** Records for processing follows **

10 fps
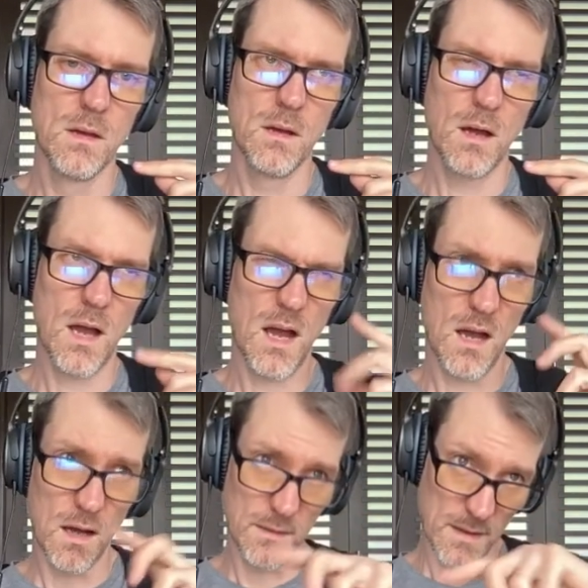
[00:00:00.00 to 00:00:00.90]

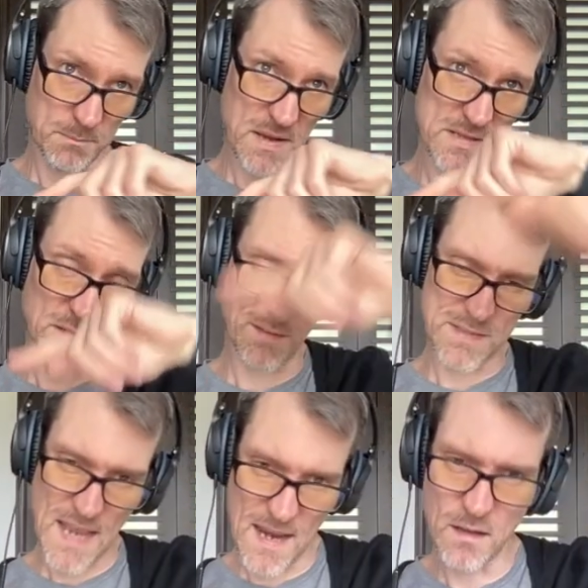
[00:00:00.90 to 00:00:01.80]
like basically the
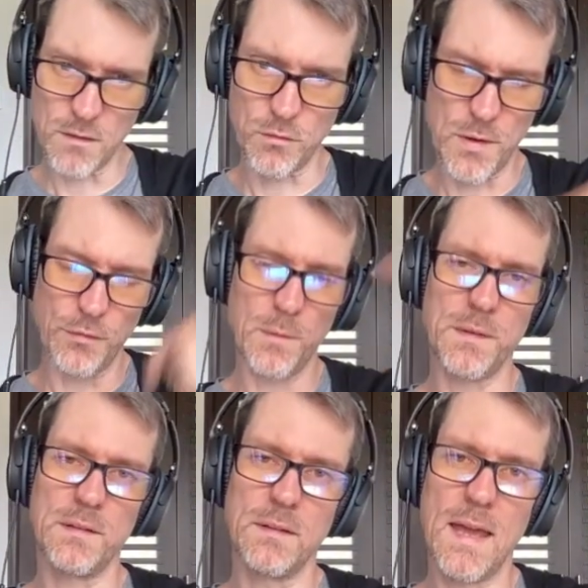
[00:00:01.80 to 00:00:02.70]
tail of reverbs
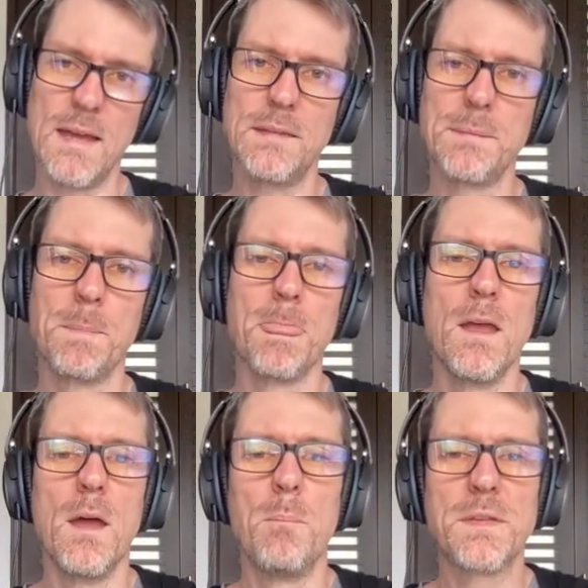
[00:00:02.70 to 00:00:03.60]
and delays.
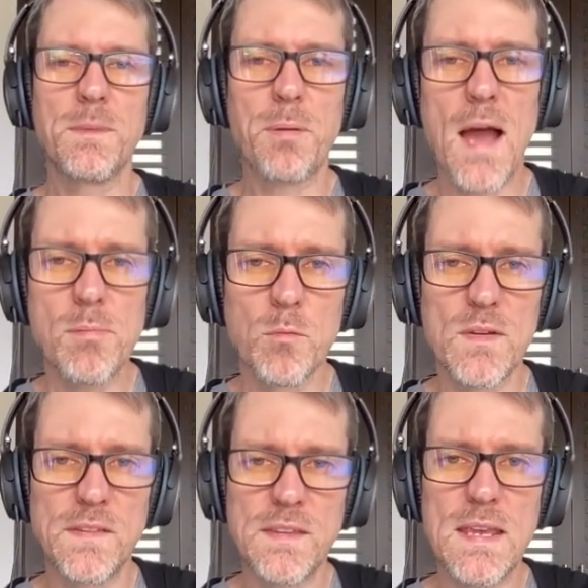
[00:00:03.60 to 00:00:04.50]
But the problem we
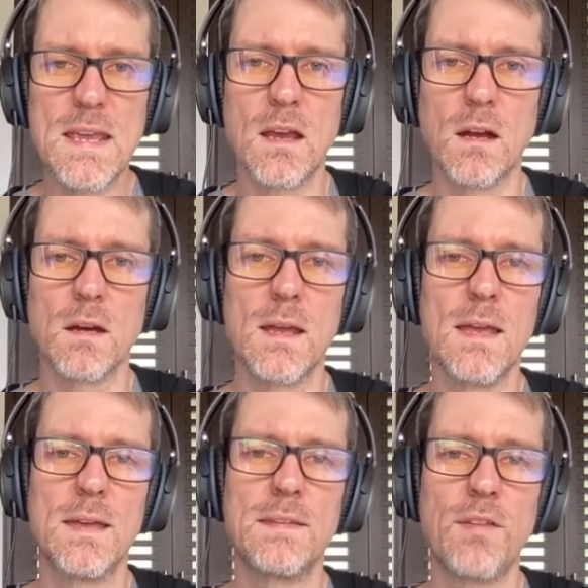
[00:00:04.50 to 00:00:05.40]
see here
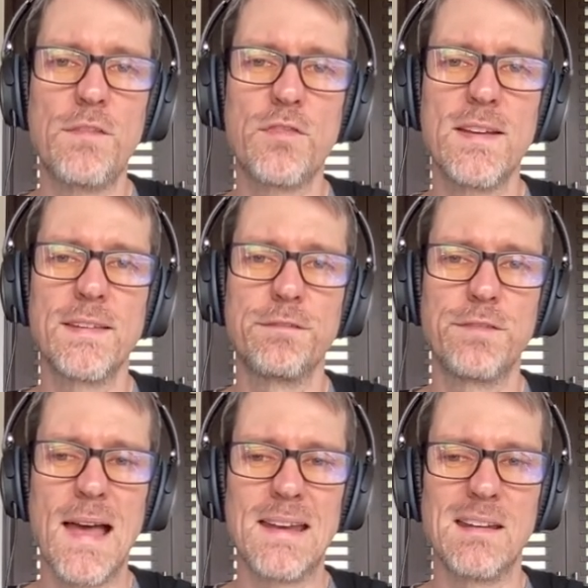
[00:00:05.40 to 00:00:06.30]
is if I freeze and
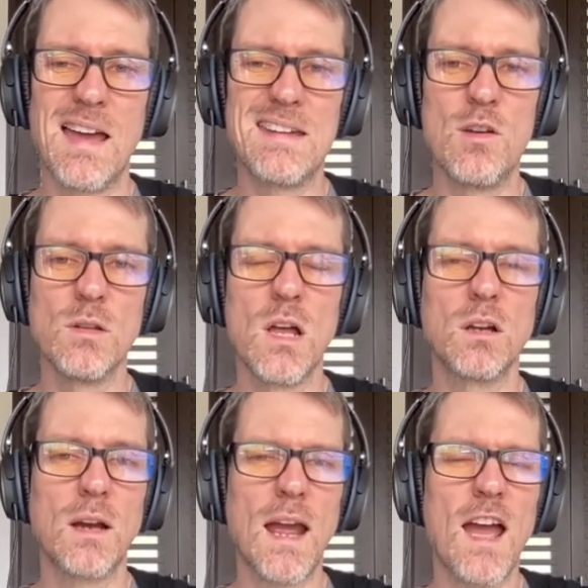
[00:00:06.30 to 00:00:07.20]
flatten, I no
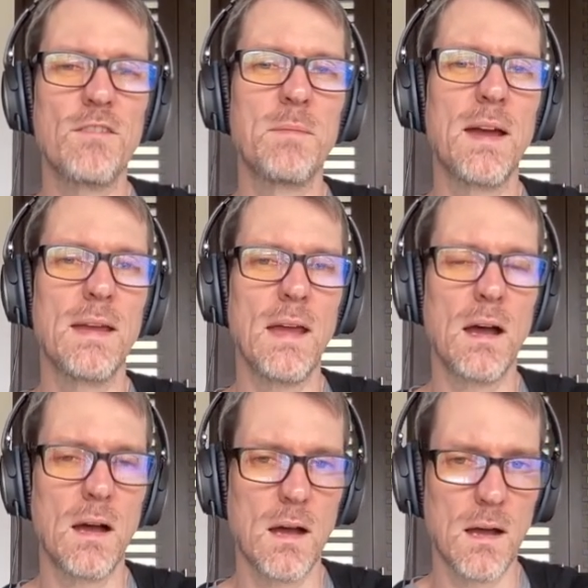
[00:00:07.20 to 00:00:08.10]
longer have my
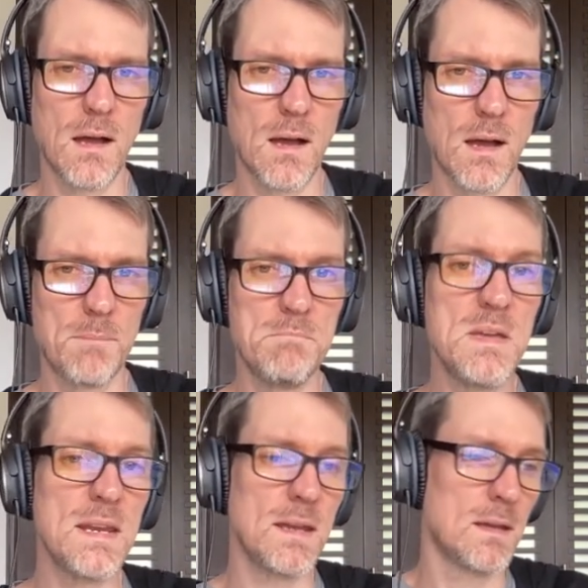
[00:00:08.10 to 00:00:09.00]

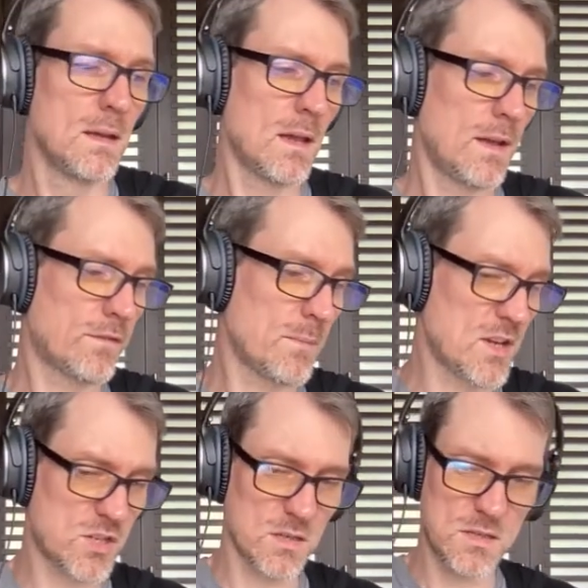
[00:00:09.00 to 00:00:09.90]
MIDI
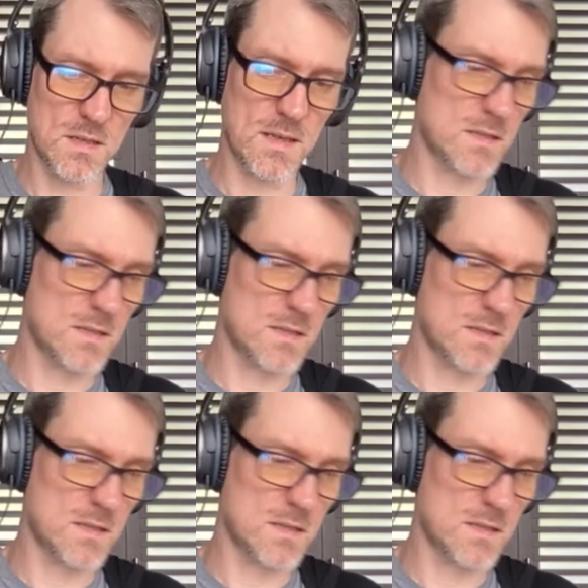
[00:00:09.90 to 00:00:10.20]
information to get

** End of Records for processing **

Repeat the data above exactly, images excluded.

10 fps
[00:00:00.00 to 00:00:00.90]

[00:00:00.90 to 00:00:01.80]
like basically the
[00:00:01.80 to 00:00:02.70]
tail of reverbs
[00:00:02.70 to 00:00:03.60]
and delays.
[00:00:03.60 to 00:00:04.50]
But the problem we
[00:00:04.50 to 00:00:05.40]
see here
[00:00:05.40 to 00:00:06.30]
is if I freeze and
[00:00:06.30 to 00:00:07.20]
flatten, I no
[00:00:07.20 to 00:00:08.10]
longer have my
[00:00:08.10 to 00:00:09.00]

[00:00:09.00 to 00:00:09.90]
MIDI
[00:00:09.90 to 00:00:10.20]
information to get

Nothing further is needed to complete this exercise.